## WHAT YOU NEED TO DO
In the records below, copy the line that contains "[00:00:03.12 to 00:00:03.21]" and each line after it, word for word, through the last.
━━━━
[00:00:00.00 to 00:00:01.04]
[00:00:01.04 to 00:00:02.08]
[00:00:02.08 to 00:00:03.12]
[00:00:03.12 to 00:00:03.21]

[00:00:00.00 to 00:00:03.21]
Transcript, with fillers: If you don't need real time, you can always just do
━━━━
## SOLUTION FOR THIS TASK
[00:00:03.12 to 00:00:03.21]

[00:00:00.00 to 00:00:03.21]
Transcript, with fillers: If you don't need real time, you can always just do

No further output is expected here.